The figures did not include donations made by individuals who may have business interests – like those by the owner or chief executive of a company – only donations made by companies themselves, meaning the true amount of company-affiliated donations is likely higher. 

While the researchers found that the scale of the construction and real estate donations were in line with the scale of their contribution to the UK economy, they noted that “finance and business service companies are over-represented politically proportionally to their size”.

Over three quarters of the donations from construction and real estate went to the Conservative party, with the ruling party receiving the vast majority of donations from 16 of the 21 industries analysed. Only a small number – like healthcare or art & culture – had near parity between the Conservatives and Labour.

Gambling was the industry that donated and lobbied the most – giving relatively similar amounts to Labour and Conservatives despite its relatively small size. Gambling makes up just 0.2 per cent of national GVA (or gross value added, a term for measuring an industry or company’s contribution to a wider economy).

"Over the last two decades, British politics has been awash with lobbying cash from the finance sector, housing developers, the oil and gas industry and gambling firms,” said Will Stronge, report co-author and Autonomy’s director of research. 

“Their influence over politics runs deep and highlights how industries can gain access to senior politicians with relative ease, if they have the money to spend.”

“Politics in Britain is in desperate need of a clean up and tightening up our lobbying rules would be a good place to start.”

In light of the Autonomy research, PoliticsHome analysed the latest Register of MPs’ Interests and found that 29 MPs (all but two of whom were Conservatives) had paid outside work in the construction, finance and gambling sectors, with a combined annual value of £2.7m.

The vast majority of that was the finance sector (£2.4m), followed by construction (£302,000) and gambling (£31,000).

Seven MPs were earning £100,000 or more from that outside work, and several registered two or more days worth of outside work each week.

The highest earner on the list was former Chancellor Sajid Javid, who has a £600,000 a year advisory role for Jersey-based investment firm Centricus Partners.
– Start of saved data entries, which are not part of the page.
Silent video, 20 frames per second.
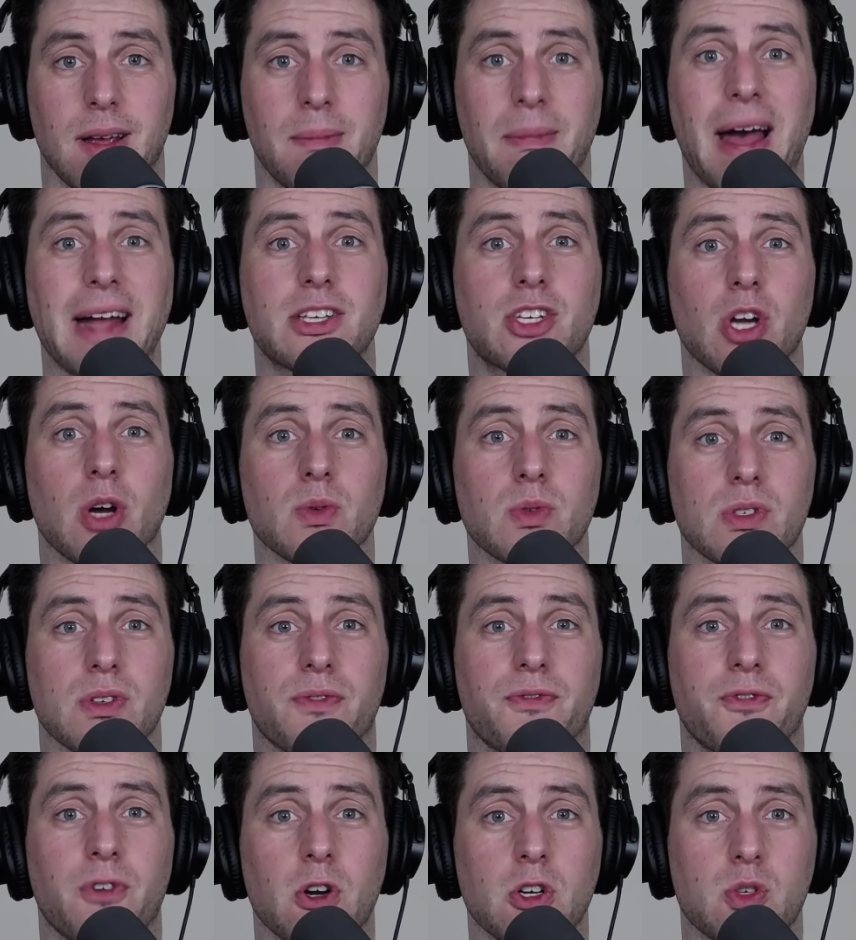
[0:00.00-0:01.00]
Mac Jones was a
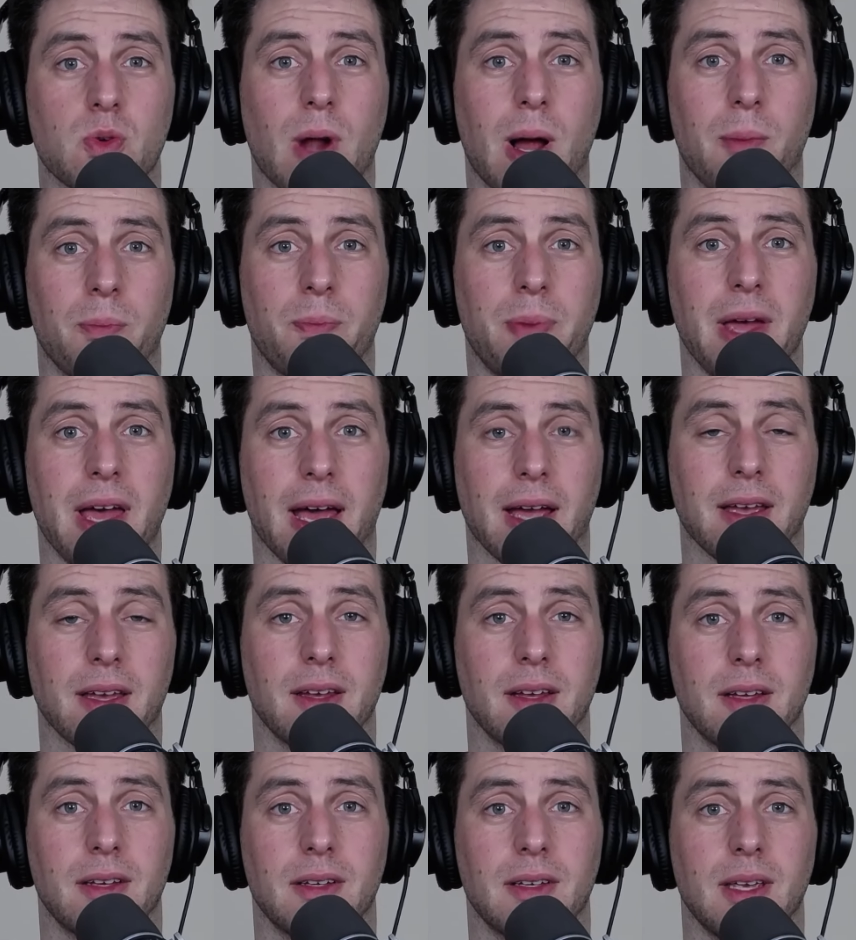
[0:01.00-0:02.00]
first round pick.
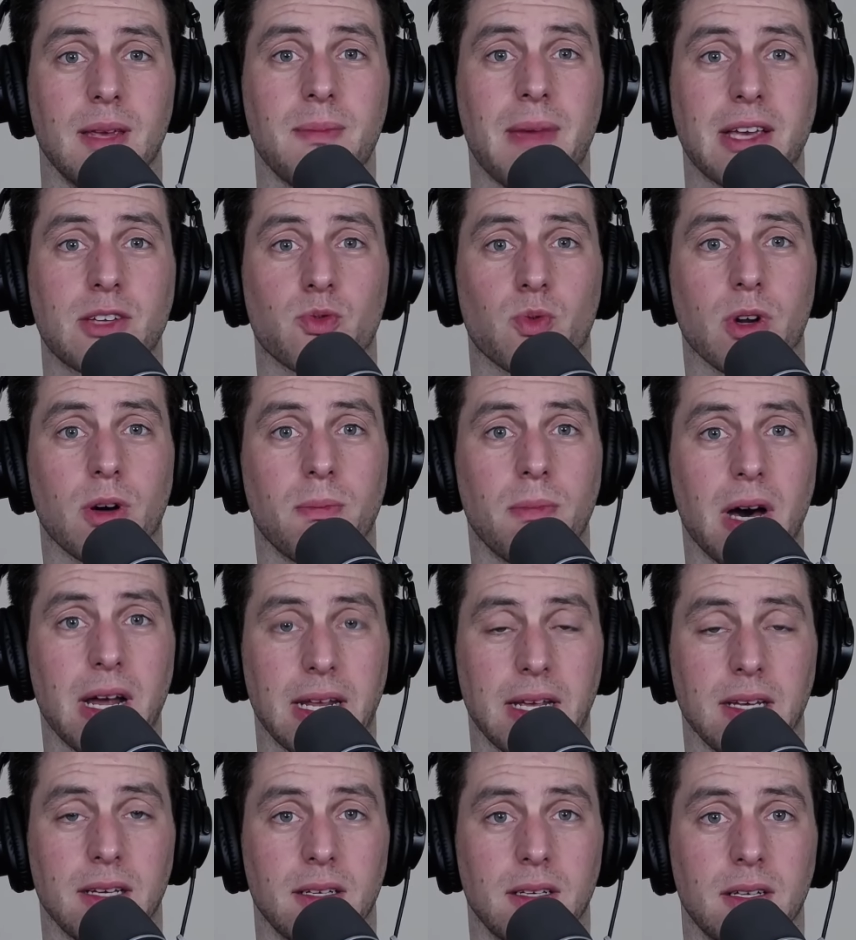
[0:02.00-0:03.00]
He makes real
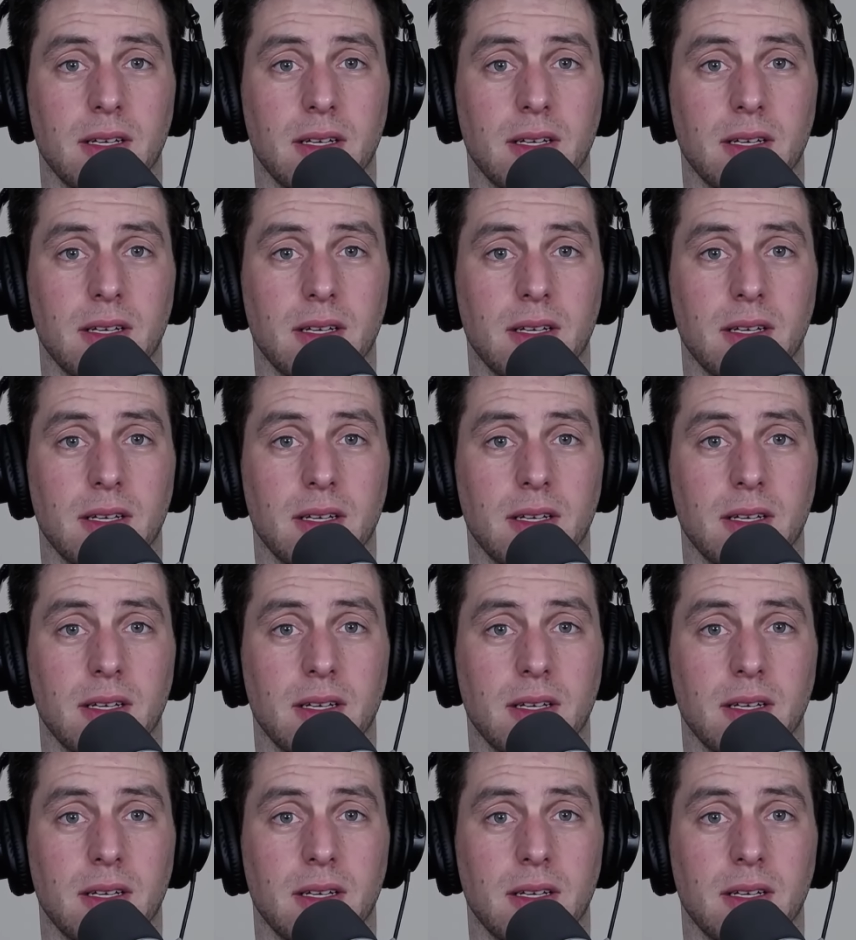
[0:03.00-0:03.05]
money.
Javid is due to stand down as the MP for Bromsgrove later this year.

He was followed by Great Yarmouth MP Brandon Lewis who earned £400,000 a year advising financial firms Civitas Investment Management and LetterOne Holdings and construction and housing companies Thakeham Homes and FM Conway. Across all his various outside roles, the former Justice Secretary logs nearly 15 hours of work each week on top of his duties as an MP, significantly more than most other MPs. Lewis also previously served as housing minister, and has been vocal about the need for planning reform.

Former COP President Alok Sharma earns £330,000 a year from two roles advising a Swedish bank and a private equity firm on “geopolitical and economic trends”, while backbencher John Redwood offers advice to investment firm Charles Stanley and EPIC Private Equity in roles worth £226,748 a year. Javid, Lewis and Sharma did not respond to requests for comment. Redwood told PoliticsHome he does not offer advice on UK matters to the firms in question, and was not aware of the firms ever making donations or lobbying Westminster.

Baroness Natalie Bennett, a Green Party peer who has been a vocal proponent for tighter rules around MPs’s second jobs, told PoliticsHome the research “starkly sets out how we get the politics a few people, and industries, pay for”. She added that stopping excess influence from certain industries “acting in the interests of the few, not the public good” was “essential to start to restore voters' trust in politics and politicians”, and called on parliament to reform the rules around donations and lobbying.

George Havenhand, senior legal researcher at Spotlight on Corruption, told PoliticsHome: “Much tougher rules on MPs’ outside interests – and robust, transparent safeguards to avoid donors exerting undue influence over politicians and government – would help to level the uneven playing field.”